Asset manager Bernstein has offered some words of solace following Bitcoin’s week-long $20,000 drop, claiming that institutional buyers will not be put off by the drop. The company, which in June said Bitcoin could hit $200,000 this year alone, believes that the US election and the glut of ETF options will ensure that the prospects of Bitcoin’s long-term success have not been affected. Bernstein added that it expects more avenues for investment to open up in the second half of 2024, bringing more institutional buyers to the table.

Fundamentals Not Affected

While inexperienced crypto traders wee tearing their hair out and shouting at their screens, Bernstein was on the positive, sending a note to its clients in which it reassured them that all was still well in the crypto world.

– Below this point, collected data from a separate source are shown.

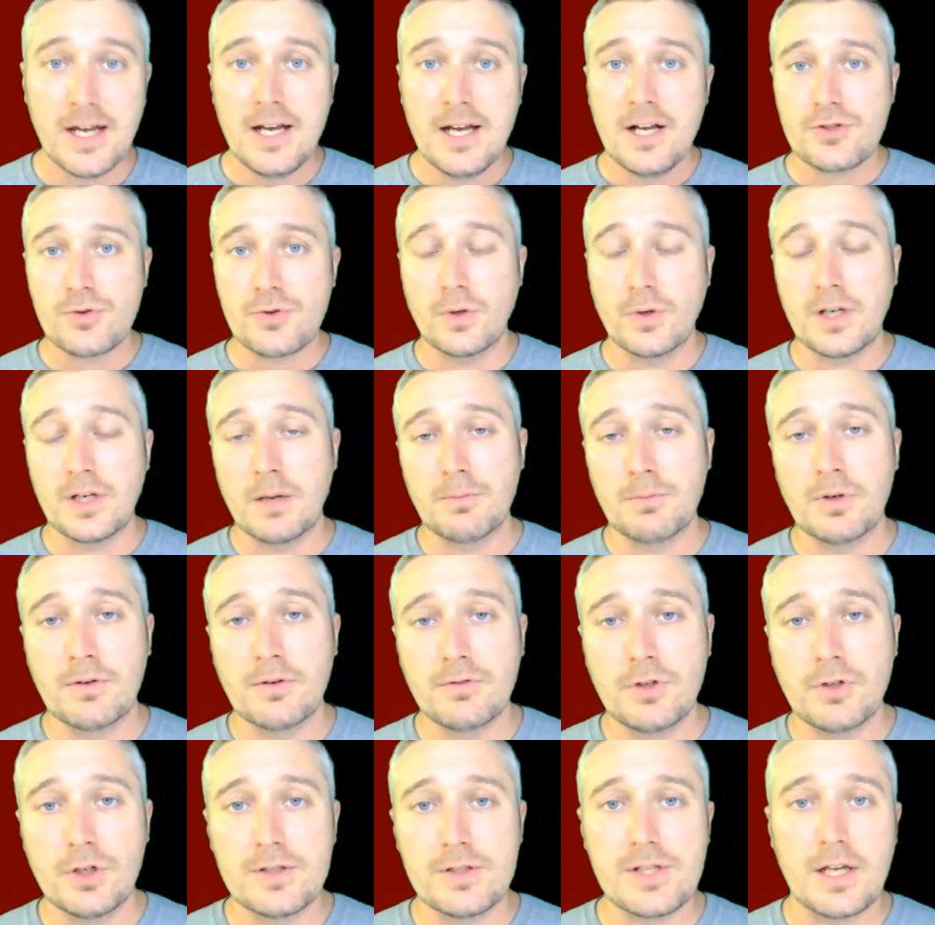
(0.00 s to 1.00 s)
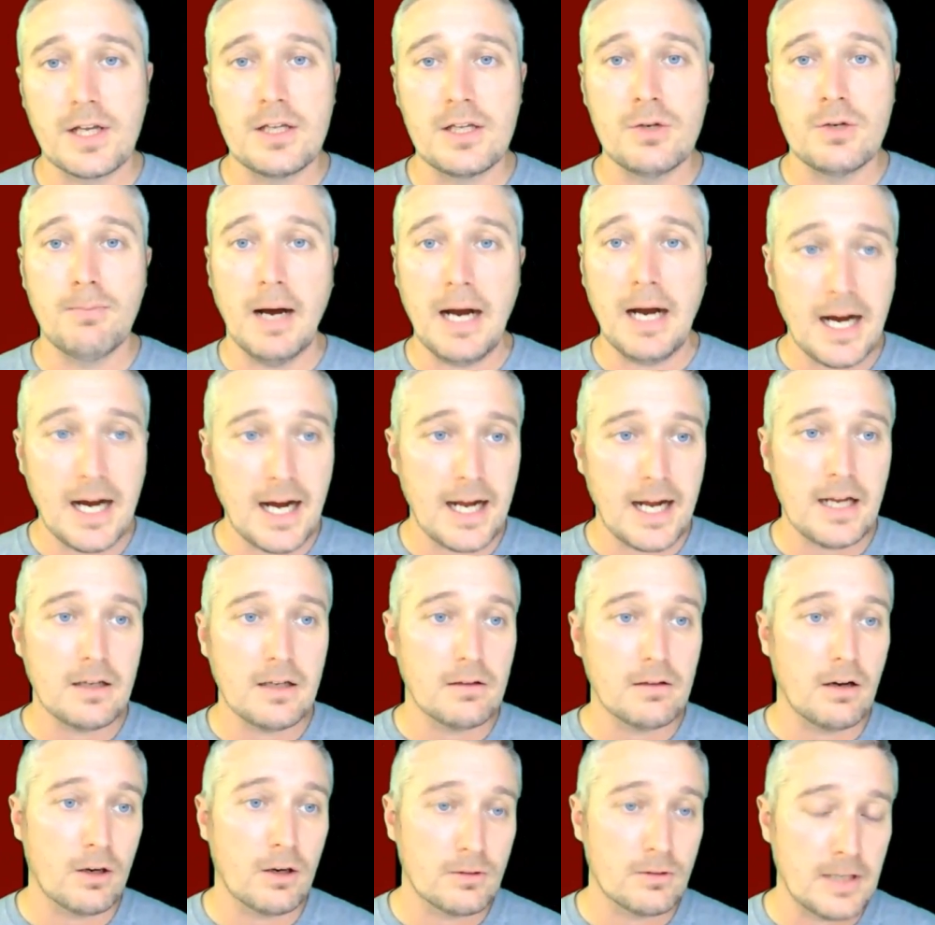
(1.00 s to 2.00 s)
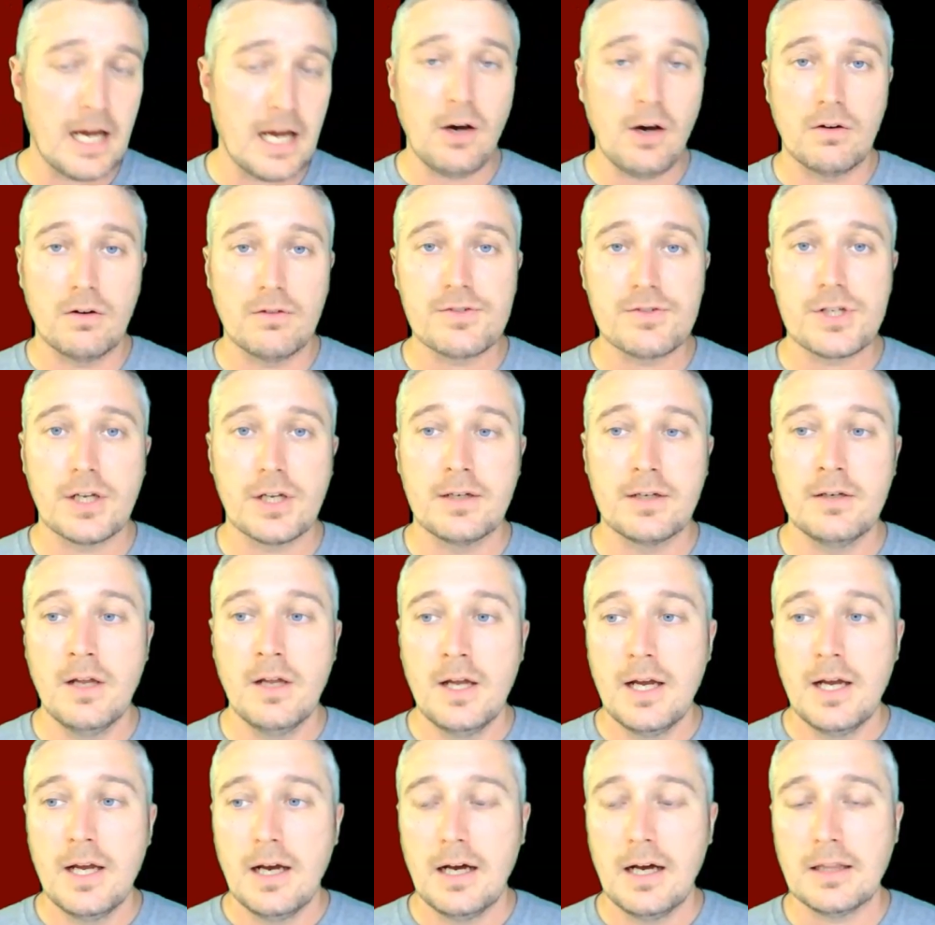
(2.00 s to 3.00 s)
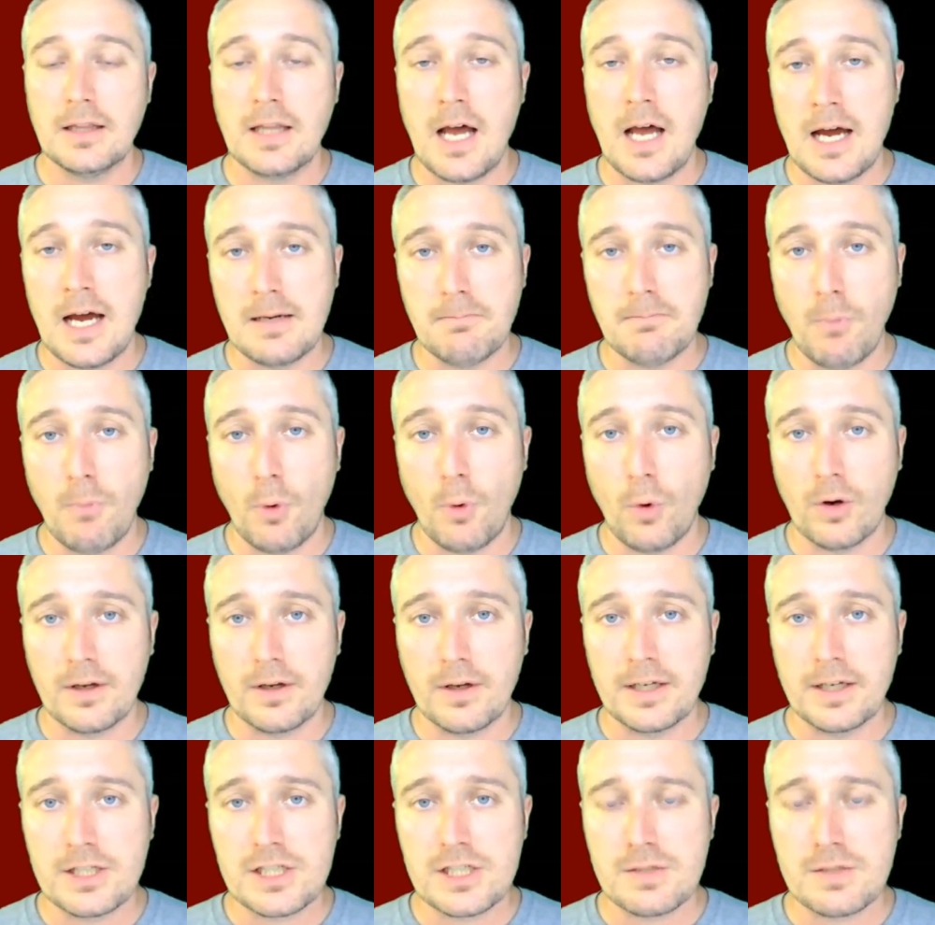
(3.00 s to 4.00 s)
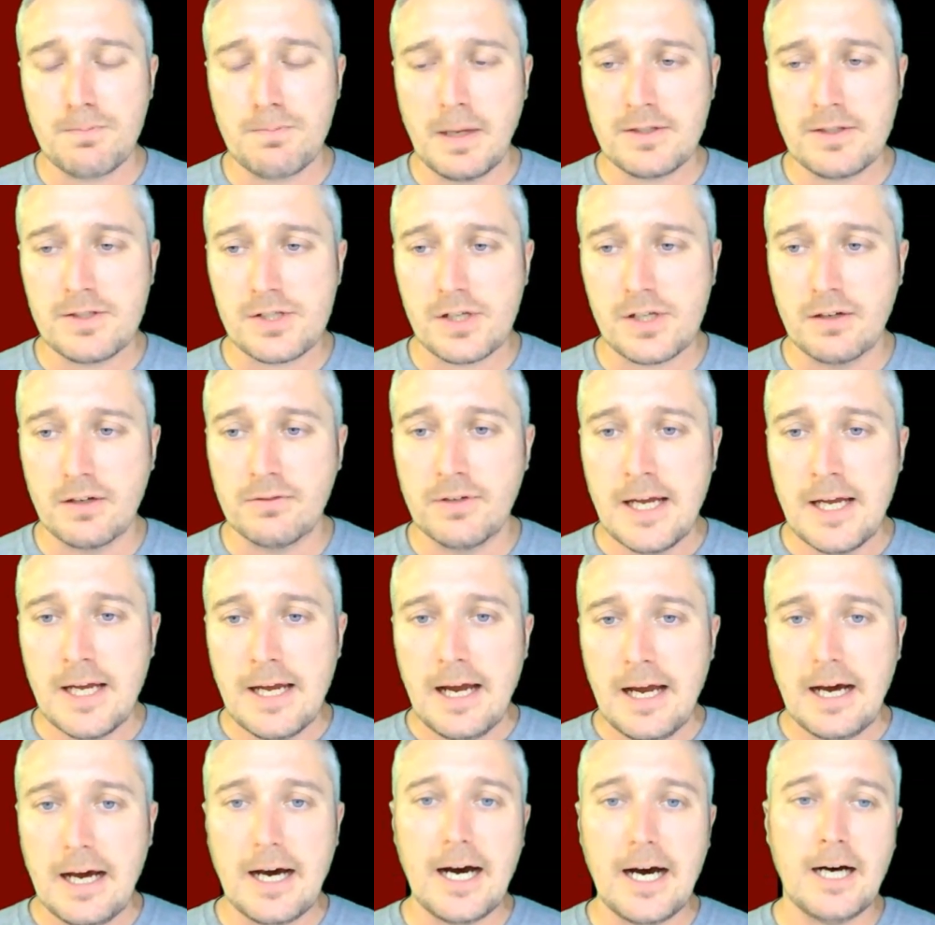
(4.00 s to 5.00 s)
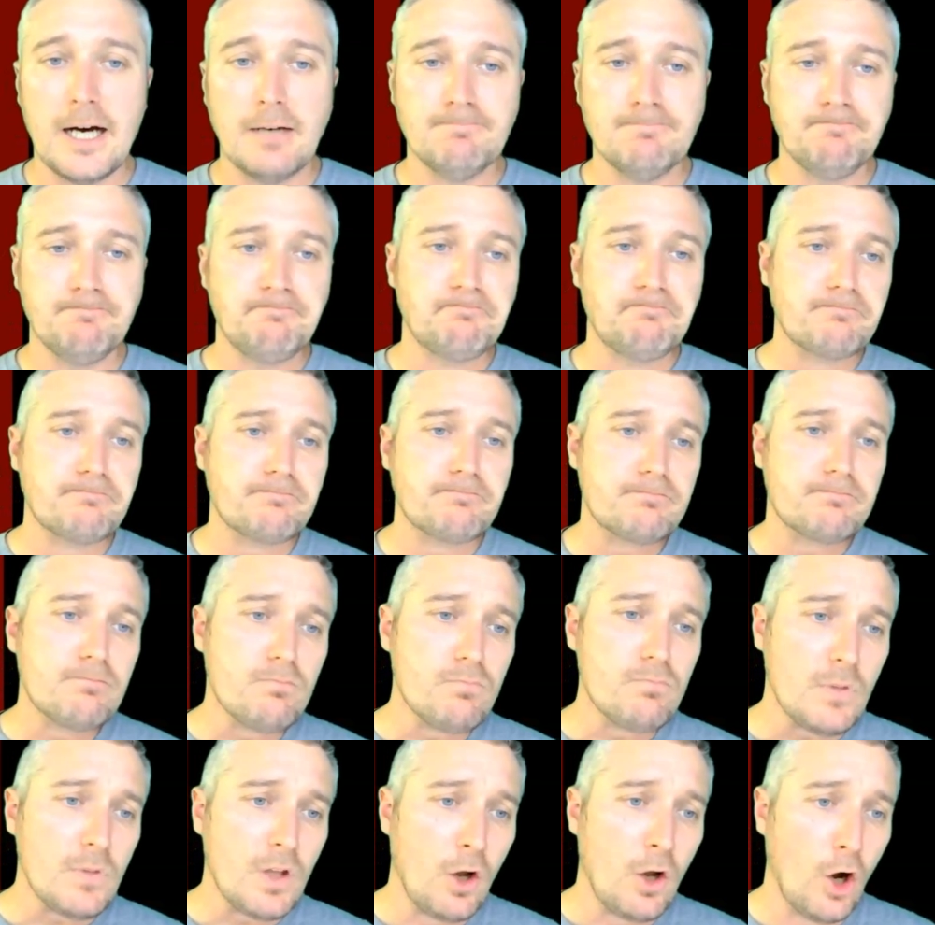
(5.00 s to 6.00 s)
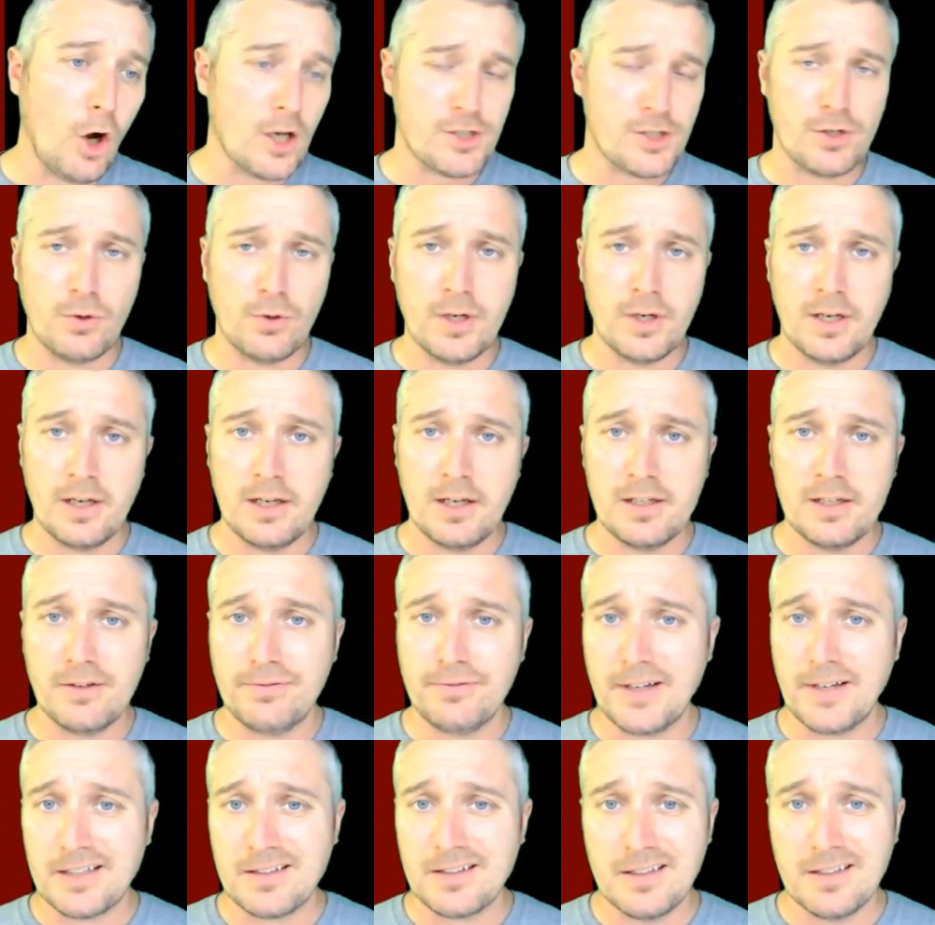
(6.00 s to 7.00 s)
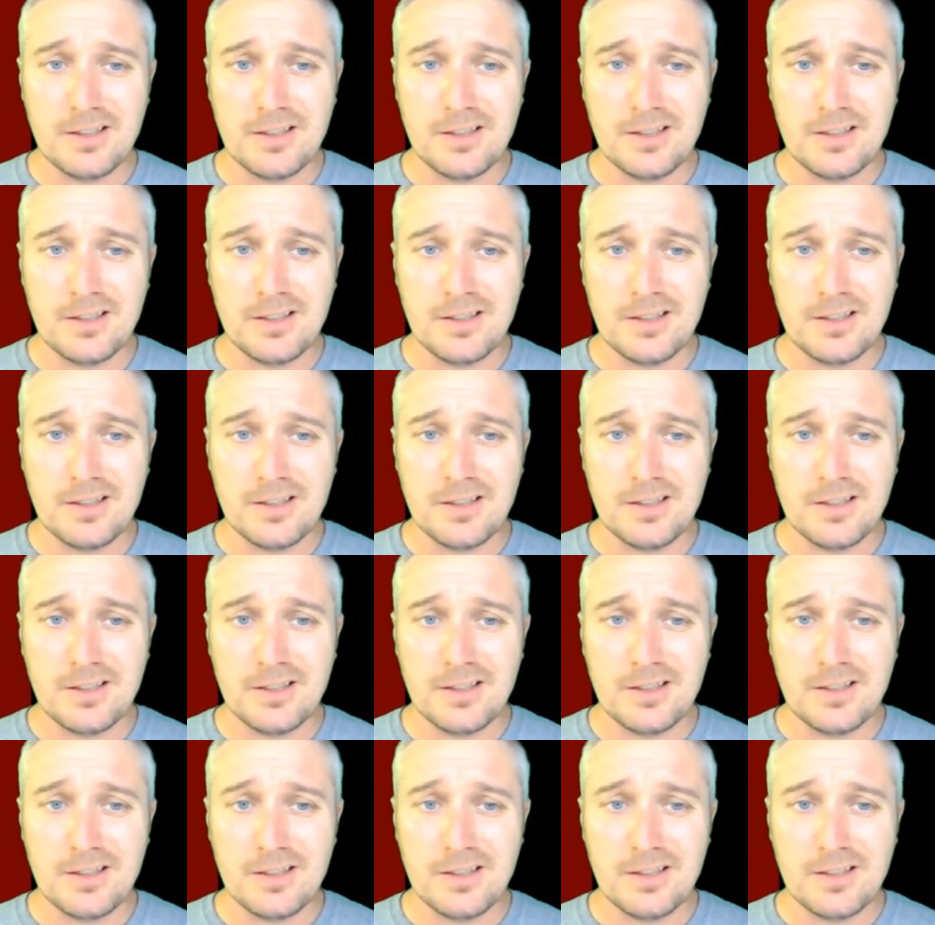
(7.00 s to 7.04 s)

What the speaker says: So a number of goods that you buy are now all of a sudden a lot more expensive. Also, it affected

The asset manager identified macroeconomic factors and political developments as pivotal influences on Bitcoin’s performance in the third quarter of 2024, attributing the recent decline to “fears in equity markets” and broader economic concerns rather than issues specific to the cryptocurrency market.

Despite recent volatility, Bernstein maintains a positive outlook on Bitcoin’s long-term potential, saying, “We don’t see any incremental negatives for crypto here. Bitcoin’s institutional adoption trends – ETF inflows and wirehouse/bank approvals remain on track.” 

Its analysts identified the US presidential election in November as a crucial short-term driver for the crypto markets, noting that “Bitcoin remains a ‘Trump trade’,” with the crypto markets generally viewing former President Trump as a crypto-friendly candidate.

Best Could be Yet to Come

Bernstein’s report also highlighted the growing institutional involvement in the crypto space, noting that Bitcoin ETFs have seen steady inflows exceeding $17 billion year-to-date and believing that more is to come:

We expect more wirehouse approvals into Q3 and Q4, thus providing further on-ramps for asset allocation to Bitcoin.

Looking ahead, Bernstein anticipates that Bitcoin and crypto markets will likely remain “trading off catalysts such as the Presidential debate and the final election outcome,” although a Harris win could dent its high hopes. 

However, it also cautions that Bitcoin will likely follow equity markets, which could be driven by a Federal Reserve response to fears of a recession, noting, “we would expect Bitcoin and crypto markets to follow” traditional markets in whichever direction they move.